Implementation of ZIP model in Edwards



I have implemented a zero-inflated Poisson model. However, I am getting trivial posterior estimates for both the mean and the Bernoulli probability. I am not sure what is wrong with the model specification. My goal is to build a ZIP Factor Model using the Metropolis-Hasting sampler. I am using edward==1.3.1 and tensorflow==1.1.0. I have taken snippets from my jupyter notebook and posted them below:

from __future__ import absolute_import
from __future__ import division
from __future__ import print_function

import edward as ed
import numpy as np
import tensorflow as tf

# Generate Data


N = 1000
a  = 0.5
b  = 2
p_0 = 0.2
lam_true = np.random.gamma(shape=a, scale=b)
z_true = np.random.binomial(n=1, p=p_0, size=N)

from edward.models import Gamma, Poisson, Bernoulli, Beta, Empirical


# Prior definition
alpha = tf.Variable(1.8, trainable=False)
beta = tf.Variable(1.0, trainable=False)

a = tf.Variable(1.0, trainable=False)
b = tf.Variable(4.0, trainable=False)

# Posterior inference

# Probabilistic model

lam = Gamma(alpha, beta)
p = Beta(a, b)
z = Bernoulli(tf.ones(N) * p)
y = Poisson(rate=tf.scalar_mul(lam, tf.to_float(1 - z, name='ToFloat')))

# Inference
T = 10000                        # Number of samples.
qlam = Empirical(params=tf.Variable(tf.zeros(T) + 0.5))
qp = Empirical(params=tf.Variable(tf.zeros(T) + 0.5))
qz = Empirical(params=tf.Variable(tf.zeros([T, N], dtype=tf.int32)))

glam = Gamma(1.8, 1.0)
gp = Beta(1.0, 4.0)
gz = Bernoulli(tf.zeros(N))

inference = ed.MetropolisHastings(latent_vars={lam: qlam, p: qp, z: qz},
                                  proposal_vars={lam: glam, p: gp, z: gz},
                                  data={y: y_obs})


sess = ed.get_session()

for _ in range(inference.n_iter):
    info_dict = inference.update()

t = info_dict['t']
if t == 1 or t % inference.n_print == 0:
    qlam_mean, qp_mean =[qlam.mean(), qp.mean()])
    print("Inferred lambda:")
    print("Inferred probability:")
y_obs = np.random.poisson(lam=lam_true*(1 - z_true))
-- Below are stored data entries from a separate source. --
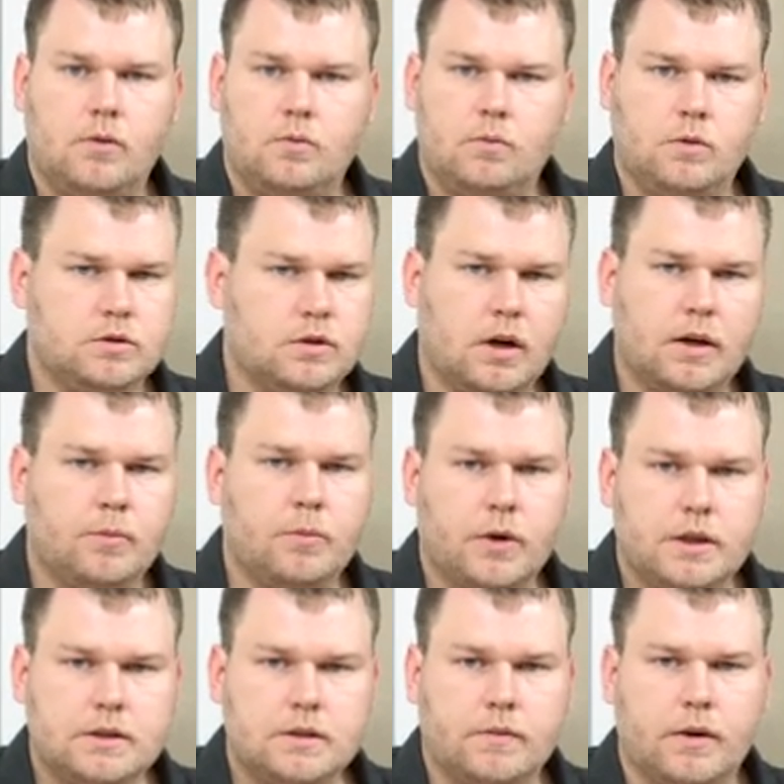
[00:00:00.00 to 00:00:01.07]
was not
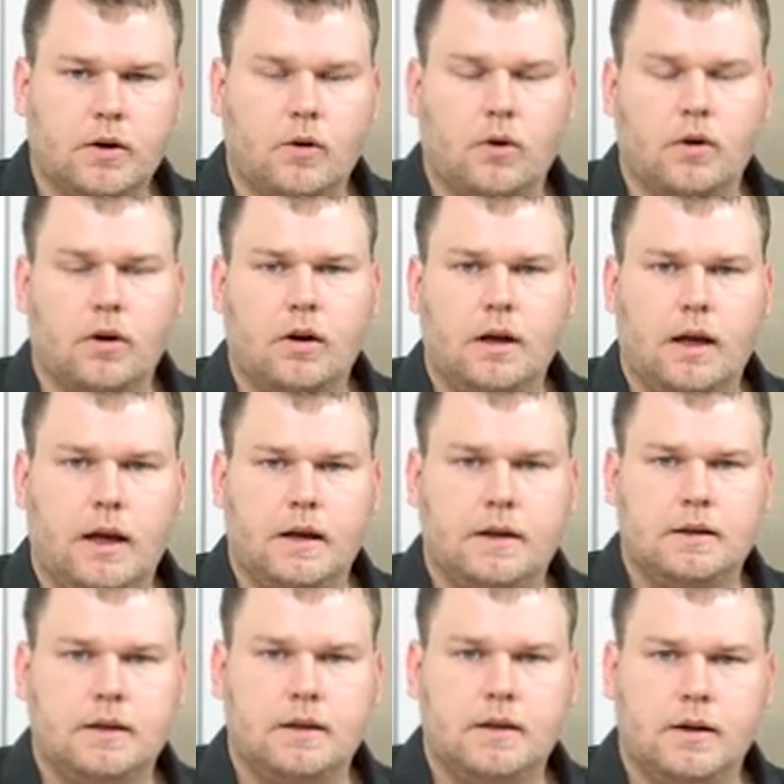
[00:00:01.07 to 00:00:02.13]
impressive at all,
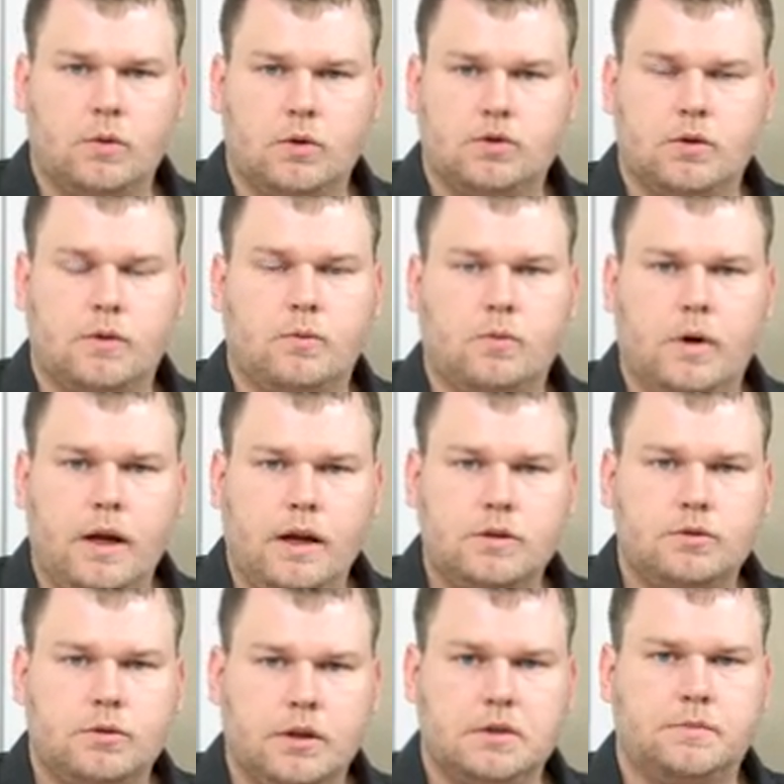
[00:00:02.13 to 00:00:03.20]
and it was a way
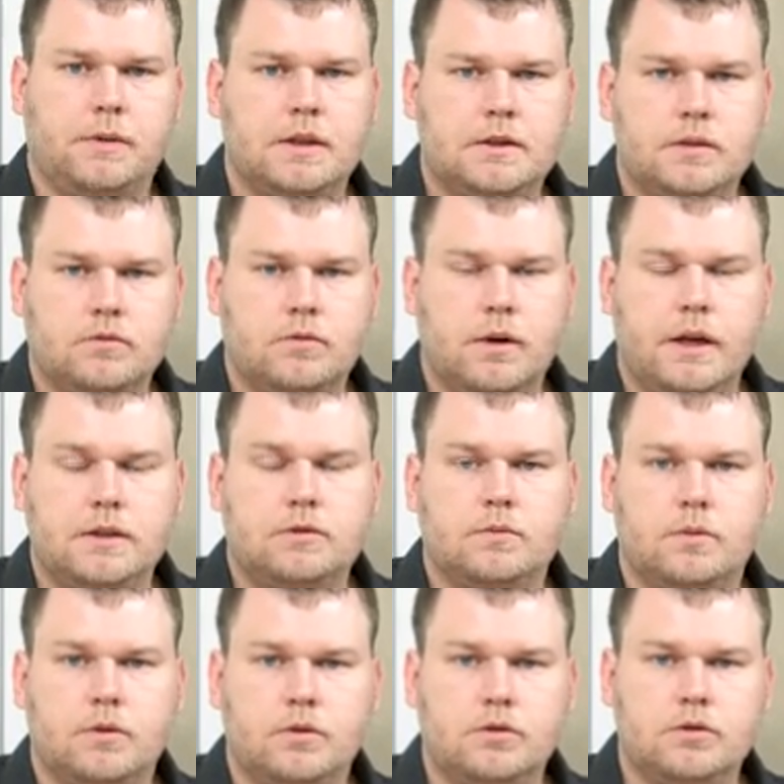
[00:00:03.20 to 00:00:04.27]
too expensive way to
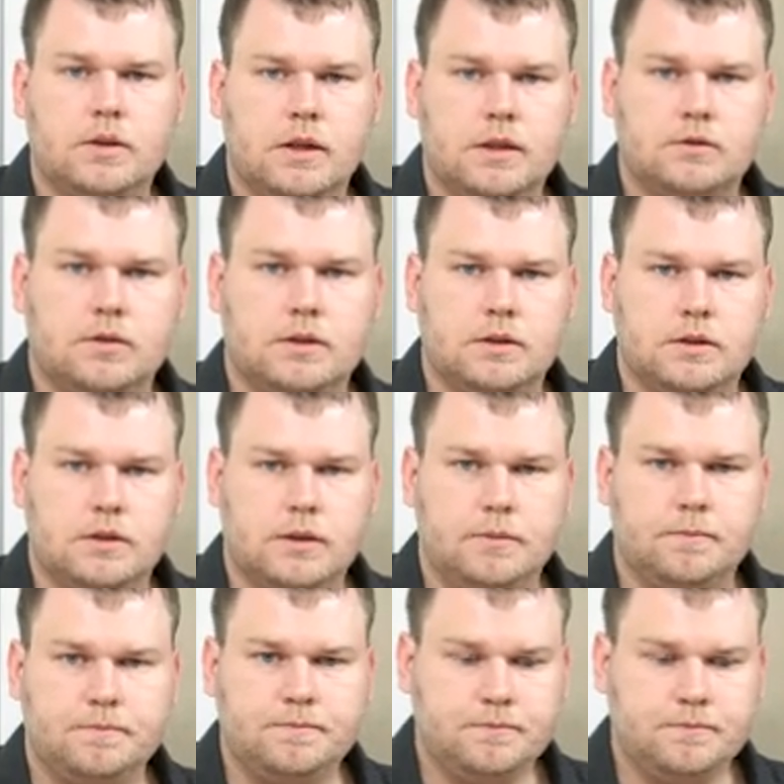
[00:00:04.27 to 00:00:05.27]
produce electricity.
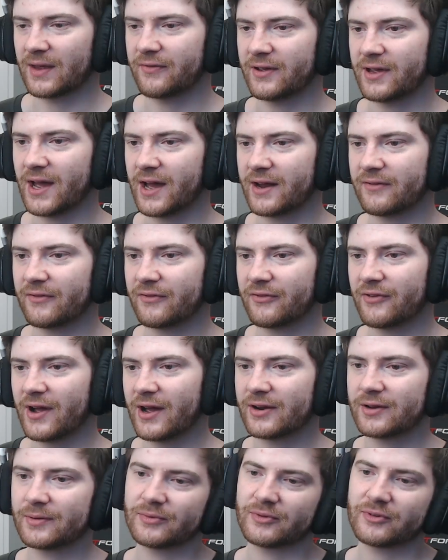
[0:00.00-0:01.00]
If he hadn't
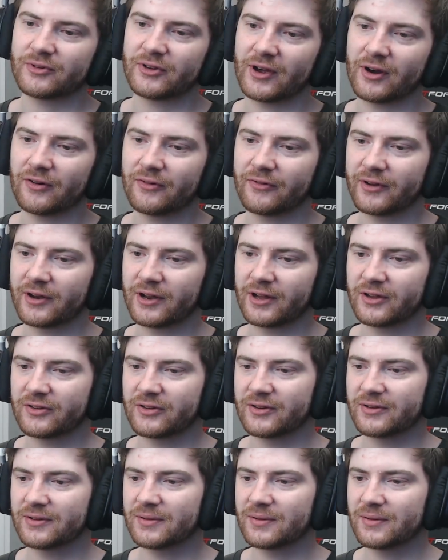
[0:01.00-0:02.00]
found himself in
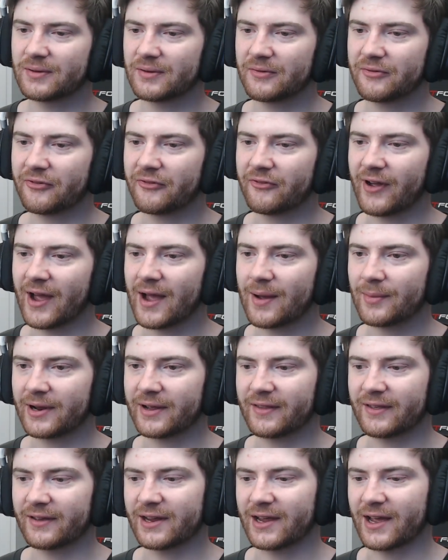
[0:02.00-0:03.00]
this family
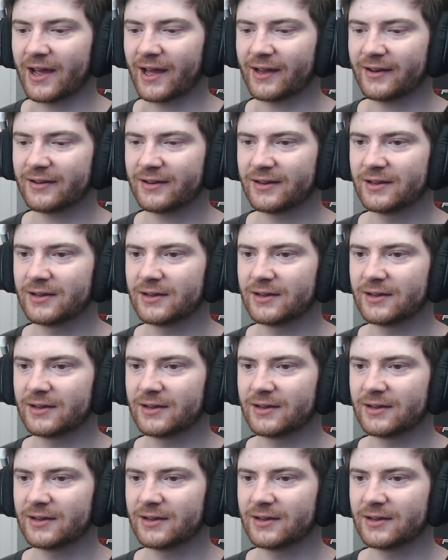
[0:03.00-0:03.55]
that he had.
I ran the code. (I had to put y_obs somewhere higher before instantiating inference for it to run.)

it shows that the acceptance probability for MH is zero. My guess is that MH fails because it’s making a proposal in a (N + 1 + 1=1002)-dimensional space. This proposal will almost always be rejected. Have you tried an alternative inference alg?


Hi Dustin,

I have been able to implement zero-inflated Poisson model in Edward using ed.MAP and the result are good. However, I have not had much success with other inference approaches in Edward.

I have been able to implement a zero-inflated Poisson factor model with an IBP prior in JAGS from a small slice of training data with excellent results. By the way, I’m a postdoc in the Engelhardt lab. I would like some help in implementing this model and making it scalable in Edward.
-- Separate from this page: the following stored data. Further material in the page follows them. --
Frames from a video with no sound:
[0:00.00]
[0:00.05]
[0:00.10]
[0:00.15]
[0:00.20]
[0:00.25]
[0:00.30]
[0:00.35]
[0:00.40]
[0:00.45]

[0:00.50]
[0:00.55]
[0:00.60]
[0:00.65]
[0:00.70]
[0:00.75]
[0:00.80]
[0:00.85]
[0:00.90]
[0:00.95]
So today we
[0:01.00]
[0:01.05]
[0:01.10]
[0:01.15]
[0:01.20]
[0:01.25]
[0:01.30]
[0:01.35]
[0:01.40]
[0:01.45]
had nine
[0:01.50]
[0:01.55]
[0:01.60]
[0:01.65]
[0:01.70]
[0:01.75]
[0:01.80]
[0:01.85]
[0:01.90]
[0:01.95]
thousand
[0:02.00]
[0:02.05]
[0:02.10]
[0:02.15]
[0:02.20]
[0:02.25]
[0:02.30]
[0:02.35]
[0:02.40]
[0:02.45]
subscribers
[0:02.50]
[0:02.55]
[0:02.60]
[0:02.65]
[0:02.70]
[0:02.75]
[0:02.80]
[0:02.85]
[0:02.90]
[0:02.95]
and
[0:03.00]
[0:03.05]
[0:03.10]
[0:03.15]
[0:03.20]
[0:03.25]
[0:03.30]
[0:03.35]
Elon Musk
It’s hard to say as it’s a model with discrete latent variables (and a Gamma prior). I’m not sure if any current methods would do well on that model—my suggestion is to try coding up a model-specific inference algorithm.
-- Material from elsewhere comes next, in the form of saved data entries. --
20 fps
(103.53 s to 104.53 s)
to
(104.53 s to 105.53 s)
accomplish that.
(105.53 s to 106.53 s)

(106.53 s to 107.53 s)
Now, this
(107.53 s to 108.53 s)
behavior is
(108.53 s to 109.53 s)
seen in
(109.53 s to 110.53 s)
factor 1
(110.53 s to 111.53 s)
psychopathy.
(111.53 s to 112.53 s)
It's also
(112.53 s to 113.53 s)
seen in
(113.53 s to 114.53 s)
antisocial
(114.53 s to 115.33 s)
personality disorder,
Alternatively, change the model to use differentiably reparameterizable distributions such as a relaxed Bernoulli over Bernoulli and log-Normal over Gamma. Then my guess is ed.KLqp will “just work”.


Hi Mark,

Could you share your code for ed.MAP inference on the ZIP model?



Hi Pedro,

I do have a Jupyter notebook that has an implementation of ZIP model in Edwards. Can you give me your email address so that I can send you the notebook? I hope it will be instructive.



Could you please send me the file as well?



@mac449 I sent you a private message. Thanks!